A student inspects construction on the Jesse H Jones Communication Center sixth floor Monday afternoon. Parts of the sixth and fourth floors are scheduled for renovation through August 20th.

Miles Hutson

The Jesse H. Jones Communication Center’s (CMA) appearance is changing, with renovations that will make its interior resemble The Belo Center for New Media across the street. 

Renovations on the sixth and seventh floors have already been completed, and construction is now in progress on the north side of the fourth floor and south side of the sixth floor. Bob Rawski, regional program manager for the UT system, said when the College of Communication’s new building, the Belo Center, was installed, it was understood that other communications buildings like the CMA would have to be renovated. The renovations will cost $7 million dollars.

“We’re taking existing office space that hasn’t been upgraded since the building was constructed,” Rawski said.

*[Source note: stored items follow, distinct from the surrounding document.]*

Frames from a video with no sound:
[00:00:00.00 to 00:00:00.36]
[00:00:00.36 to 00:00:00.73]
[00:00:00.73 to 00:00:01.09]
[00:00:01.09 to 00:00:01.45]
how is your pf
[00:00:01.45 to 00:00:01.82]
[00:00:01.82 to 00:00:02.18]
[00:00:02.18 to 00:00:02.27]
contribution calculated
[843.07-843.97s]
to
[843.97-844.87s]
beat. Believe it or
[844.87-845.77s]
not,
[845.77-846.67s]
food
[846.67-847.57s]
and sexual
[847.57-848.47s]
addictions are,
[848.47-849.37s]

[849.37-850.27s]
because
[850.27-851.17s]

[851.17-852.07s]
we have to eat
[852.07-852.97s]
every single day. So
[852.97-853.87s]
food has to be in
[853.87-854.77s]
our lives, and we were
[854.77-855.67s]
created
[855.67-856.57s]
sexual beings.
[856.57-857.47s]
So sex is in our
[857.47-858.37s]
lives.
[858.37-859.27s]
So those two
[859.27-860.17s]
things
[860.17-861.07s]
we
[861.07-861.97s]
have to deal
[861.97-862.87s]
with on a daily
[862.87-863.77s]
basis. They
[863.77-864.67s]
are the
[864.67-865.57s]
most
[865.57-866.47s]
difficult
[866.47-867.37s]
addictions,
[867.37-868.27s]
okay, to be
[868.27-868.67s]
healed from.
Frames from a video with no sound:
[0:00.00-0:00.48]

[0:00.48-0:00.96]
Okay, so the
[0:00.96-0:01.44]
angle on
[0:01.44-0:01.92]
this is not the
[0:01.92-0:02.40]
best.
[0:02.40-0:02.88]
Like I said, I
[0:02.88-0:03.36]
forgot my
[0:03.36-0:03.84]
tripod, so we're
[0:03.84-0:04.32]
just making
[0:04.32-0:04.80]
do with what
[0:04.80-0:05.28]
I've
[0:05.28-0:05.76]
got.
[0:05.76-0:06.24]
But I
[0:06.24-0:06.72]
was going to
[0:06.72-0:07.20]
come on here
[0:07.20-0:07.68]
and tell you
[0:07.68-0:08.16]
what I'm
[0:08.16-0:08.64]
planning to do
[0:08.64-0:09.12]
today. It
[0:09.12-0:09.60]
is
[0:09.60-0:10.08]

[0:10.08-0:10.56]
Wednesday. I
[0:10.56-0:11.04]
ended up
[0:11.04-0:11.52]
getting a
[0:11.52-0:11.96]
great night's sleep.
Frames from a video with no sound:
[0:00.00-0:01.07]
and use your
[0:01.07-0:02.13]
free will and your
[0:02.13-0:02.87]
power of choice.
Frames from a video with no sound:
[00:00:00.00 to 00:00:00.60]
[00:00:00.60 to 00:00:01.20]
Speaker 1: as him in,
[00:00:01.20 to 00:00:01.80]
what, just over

Rawski said while the renovations are taking place, UT will also take the opportunity to do maintenance on the building’s air conditioning system, which is expected to fail due to age, and its wiring system. Rawski said the maintenance upgrades, which will cost $3.95 million, should pay themselves back quickly because of the increased efficiency of newer air conditioning units. Construction crews have installed temporary units to continue heating and cooling while the new system is installed.

Though the construction is intended to improve the building, students and staff on the floors under construction said the noise and activity can be disruptive.

“There’s a lot of banging,” journalism graduate student Grace Sherry, a teaching assistant with a discussion section on the fourth floor, said. “I either have to yell, literally scream or wait for it to stop.”

Lisa Bedore, a communications professor affected by the construction, also said she found it disruptive. However, she said the construction crews seem to have reduced their noise levels.

“As annoying as it is, I think they’re doing a better job of taking us into account,” Bedore said.

Rawski said he and the project’s other managers attempt to schedule the noisiest work for off-peak periods.

“In this particular project we had too much work to do just over the break periods,” Rawski said. “[But] we’ve been doing a lot of the noisiest work nights and weekends.”

Renovations on the CMA are scheduled to finish Aug. 20.

Published on February 6, 2013 as "CMA renovations progress, mirror Belo's modern look".